▸ **Description of the task**:
Report each line of the entries below that has the word "Silent" in it.

>>>

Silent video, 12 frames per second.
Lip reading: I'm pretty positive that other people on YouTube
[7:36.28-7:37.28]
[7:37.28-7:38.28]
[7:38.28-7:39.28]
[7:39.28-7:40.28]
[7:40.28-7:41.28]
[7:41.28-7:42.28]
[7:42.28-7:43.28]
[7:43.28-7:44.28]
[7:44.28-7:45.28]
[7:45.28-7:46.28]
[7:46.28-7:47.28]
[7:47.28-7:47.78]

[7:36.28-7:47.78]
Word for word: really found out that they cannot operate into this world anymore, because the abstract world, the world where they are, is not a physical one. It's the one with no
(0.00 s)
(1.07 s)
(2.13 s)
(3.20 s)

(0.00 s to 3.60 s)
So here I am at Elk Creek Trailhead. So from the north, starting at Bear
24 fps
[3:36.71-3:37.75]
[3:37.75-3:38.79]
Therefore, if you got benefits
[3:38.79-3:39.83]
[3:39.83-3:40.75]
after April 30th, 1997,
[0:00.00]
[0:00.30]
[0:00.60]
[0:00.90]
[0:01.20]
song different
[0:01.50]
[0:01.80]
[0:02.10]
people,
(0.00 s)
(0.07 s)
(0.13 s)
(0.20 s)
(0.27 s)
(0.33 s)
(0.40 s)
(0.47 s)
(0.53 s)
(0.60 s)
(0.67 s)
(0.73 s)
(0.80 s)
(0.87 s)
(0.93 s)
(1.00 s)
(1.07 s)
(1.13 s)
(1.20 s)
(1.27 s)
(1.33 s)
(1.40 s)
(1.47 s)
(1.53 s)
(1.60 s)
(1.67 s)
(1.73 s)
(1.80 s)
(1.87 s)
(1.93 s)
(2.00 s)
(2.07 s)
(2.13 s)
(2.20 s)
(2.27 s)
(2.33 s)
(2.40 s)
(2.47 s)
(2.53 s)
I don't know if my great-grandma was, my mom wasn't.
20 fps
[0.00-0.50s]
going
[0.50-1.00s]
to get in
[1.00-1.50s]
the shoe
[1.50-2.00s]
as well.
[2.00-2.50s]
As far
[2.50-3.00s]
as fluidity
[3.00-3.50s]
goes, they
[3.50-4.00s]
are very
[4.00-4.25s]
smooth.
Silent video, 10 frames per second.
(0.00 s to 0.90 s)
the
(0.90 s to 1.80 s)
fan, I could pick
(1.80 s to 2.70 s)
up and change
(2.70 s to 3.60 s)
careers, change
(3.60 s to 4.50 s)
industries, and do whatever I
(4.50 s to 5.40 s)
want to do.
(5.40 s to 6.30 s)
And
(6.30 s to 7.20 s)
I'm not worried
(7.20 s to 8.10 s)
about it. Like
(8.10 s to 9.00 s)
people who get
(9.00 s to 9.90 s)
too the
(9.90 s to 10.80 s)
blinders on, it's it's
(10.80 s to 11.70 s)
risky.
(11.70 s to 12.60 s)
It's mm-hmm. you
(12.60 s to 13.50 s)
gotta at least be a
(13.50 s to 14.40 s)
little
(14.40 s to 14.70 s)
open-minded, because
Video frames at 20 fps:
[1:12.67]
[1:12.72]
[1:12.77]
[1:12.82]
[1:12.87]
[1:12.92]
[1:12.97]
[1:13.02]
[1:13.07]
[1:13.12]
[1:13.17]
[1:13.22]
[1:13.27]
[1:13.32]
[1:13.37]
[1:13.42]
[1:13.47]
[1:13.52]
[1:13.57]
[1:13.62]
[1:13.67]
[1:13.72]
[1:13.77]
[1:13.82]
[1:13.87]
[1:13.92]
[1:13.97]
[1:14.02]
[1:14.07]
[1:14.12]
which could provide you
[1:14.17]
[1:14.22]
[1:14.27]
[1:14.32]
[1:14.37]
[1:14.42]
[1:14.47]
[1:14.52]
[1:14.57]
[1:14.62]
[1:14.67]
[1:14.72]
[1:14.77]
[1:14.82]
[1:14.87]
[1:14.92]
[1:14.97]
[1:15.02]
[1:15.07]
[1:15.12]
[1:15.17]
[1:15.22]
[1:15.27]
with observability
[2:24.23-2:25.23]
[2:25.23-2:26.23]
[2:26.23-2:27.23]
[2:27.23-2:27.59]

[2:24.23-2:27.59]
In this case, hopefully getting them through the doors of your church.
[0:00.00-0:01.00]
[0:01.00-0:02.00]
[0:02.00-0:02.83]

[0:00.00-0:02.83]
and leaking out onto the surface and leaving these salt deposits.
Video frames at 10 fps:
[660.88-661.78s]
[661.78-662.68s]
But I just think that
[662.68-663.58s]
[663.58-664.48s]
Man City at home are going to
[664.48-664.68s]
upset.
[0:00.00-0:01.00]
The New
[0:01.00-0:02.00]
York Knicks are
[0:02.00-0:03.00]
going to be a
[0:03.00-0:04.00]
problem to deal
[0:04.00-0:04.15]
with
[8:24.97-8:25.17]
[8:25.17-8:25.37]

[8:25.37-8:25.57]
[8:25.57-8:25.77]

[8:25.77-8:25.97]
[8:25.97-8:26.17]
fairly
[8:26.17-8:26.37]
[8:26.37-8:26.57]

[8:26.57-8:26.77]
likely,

<<<

▸ **Task output**:
Silent video, 12 frames per second.
Silent video, 10 frames per second.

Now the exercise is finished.